A Book of Hope and Dreams
By GIL TROY
THE CASE FOR DEMOCRACY
The Power of Freedom to Overcome Tyranny &
Terror
By Natan Sharansky with Ron Dermer
303 Pages. PublicAffairs. $26.95.
For a different
reading of The Case for Democracy, click
here.
Once
upon a time, liberals stood for liberty, the more the merrier, for people of
all shapes and sizes, throughout the world. When Americans debated entering
World War II, amid the chaotic reconstruction of Japan and Germany, American
liberals led the fight for freedom, trusting democracy’s transformative power.
For decades now, Natan Sharansky has embodied that democratic doctrine. With
impeccable, hard-earned credentials from the Soviet era as both dissident and
refusenik—demanding democracy for all while combating Communism’s particular
disdain for the Jew—Sharansky lived, and nearly died, for these principles.

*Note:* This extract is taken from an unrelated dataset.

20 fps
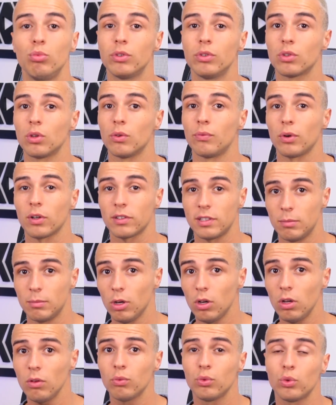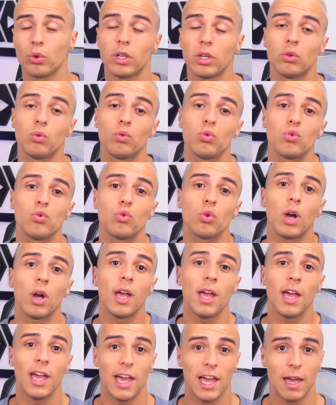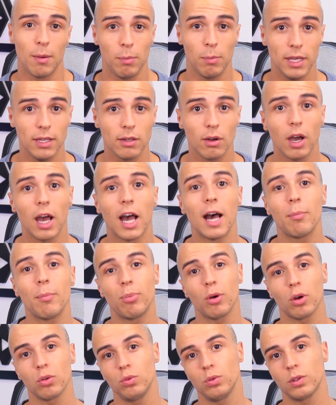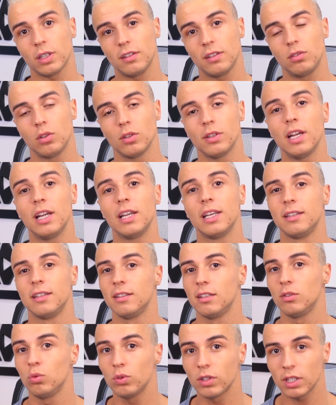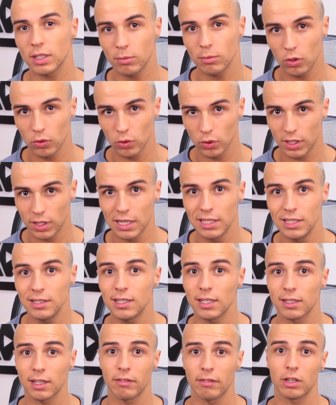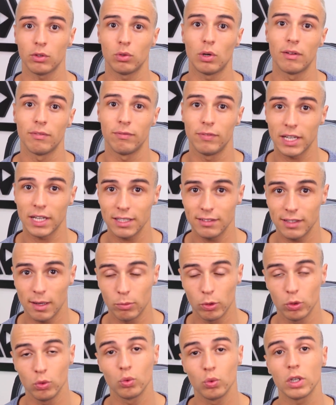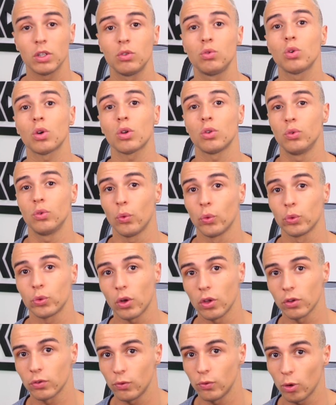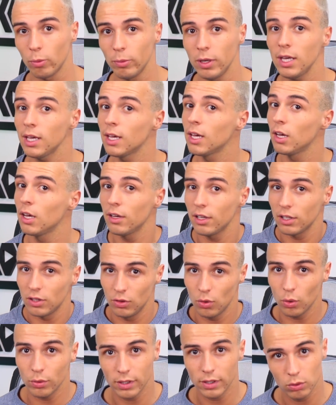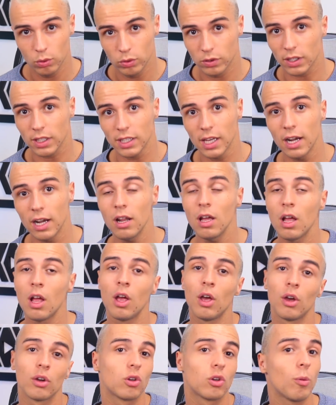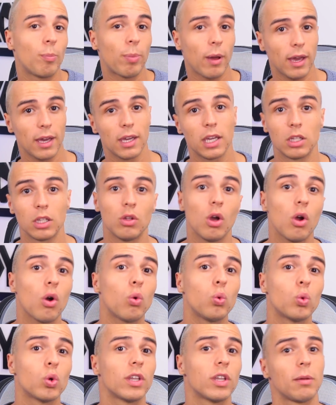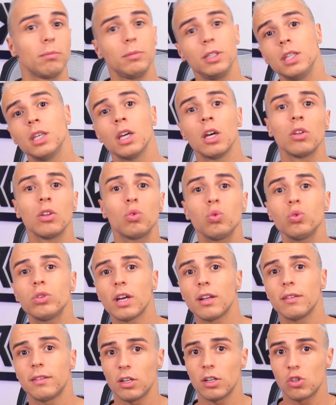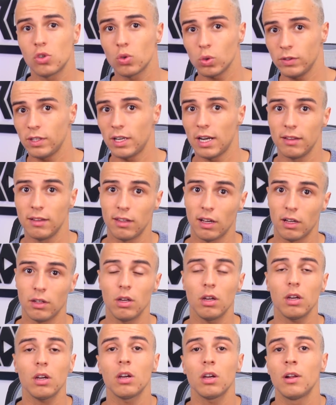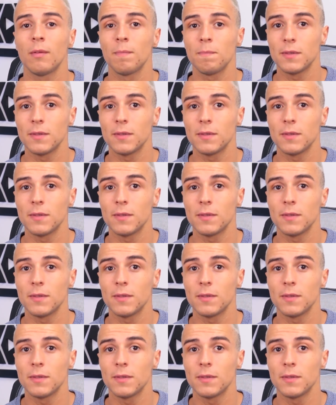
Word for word: Puisque forcément, vous aurez toujours un meilleur apport nutritionnel et des nutriments de qualité à travers de la véritable nourriture non transformée, non industrielle, que par un gainer où on a mis tout un tas de choses à l'intérieur,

After nine long years in prison, Sharanksy emerged triumphant as the little
bald guy with a giant soul who defied, and helped defeat, a monstrous
dictatorship.
With the clear-eyed, self-deprecating realism that saw him through the Soviet
gulag, Sharanky knew that, having achieved the status of world icon for freedom
in the late 1980s, there was nowhere to go but down, once he was actually free
and living in a democracy. But he never imagined that his commitment to this
vision—let alone his appreciation for the Jewish religion for which he fought—would
get him tagged as a “right winger” and demonized by many of his former fans,
especially in Israel.
In this bold, passionate, transcendent manifesto, Sharansky, Israel’s Minister for Jerusalem and
Diaspora Affairs, makes the case for democracy, freedom,
liberty, and “moral clarity,” which he invokes repeatedly. Crediting Ronald
Reagan’s democratic moralism, rather than Henry Kissinger’s amoral realism, for
undermining the Soviet Union, Sharansky argues that the same faith, and the
same pressure, must be applied to the Arab world today. Sharansky explains the
failure of the Oslo Peace Process—and his own consistent, controversial,
opposition to it—by insisting that no peace was or is possible as long as Palestinian
leaders deprive the Palestinian people of basic rights. Dictators thrive on war
while a culture of fear fosters terrorism, Sharansky explains, dumbfounded by
the cravenness and cynicism of those who should have known better. He chides
the late Israeli Prime Minister Yitzhak Rabin for relying on Yasir Arafat as
“our dictator” who could achieve what Israelis could not because, Rabin said,
Arafat the autocrat could govern “without a Supreme Court, without B’tselem [a human-rights organization]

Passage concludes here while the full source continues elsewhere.